WORK INSTRUCTION:
For this exercise, transcribe all the entries exactly as given and omit the images.

RECORDS FOR THIS TASK:
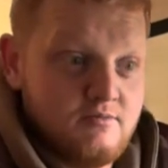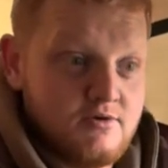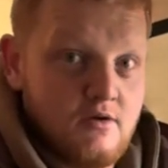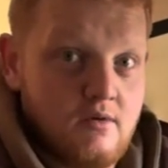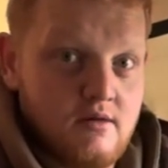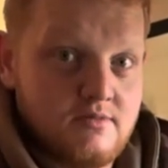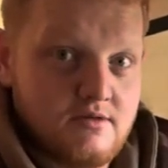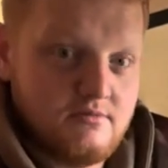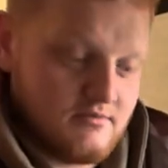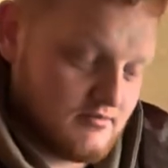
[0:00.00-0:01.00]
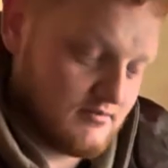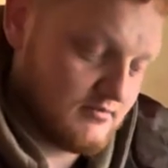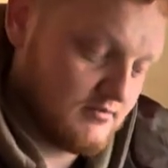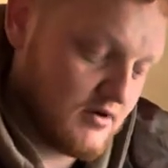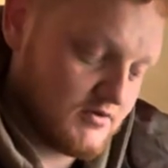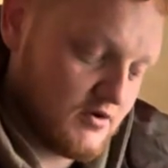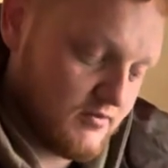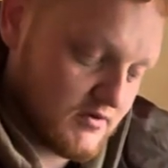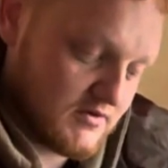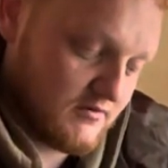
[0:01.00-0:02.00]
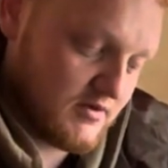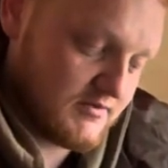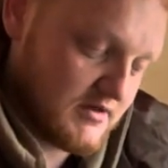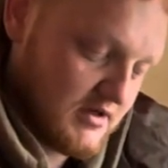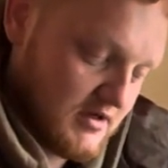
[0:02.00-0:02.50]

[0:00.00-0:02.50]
worms. Well, 2 boxes of worms.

WRITTEN SOLUTION:
[0:00.00-0:01.00]
[0:01.00-0:02.00]
[0:02.00-0:02.50]

[0:00.00-0:02.50]
worms. Well, 2 boxes of worms.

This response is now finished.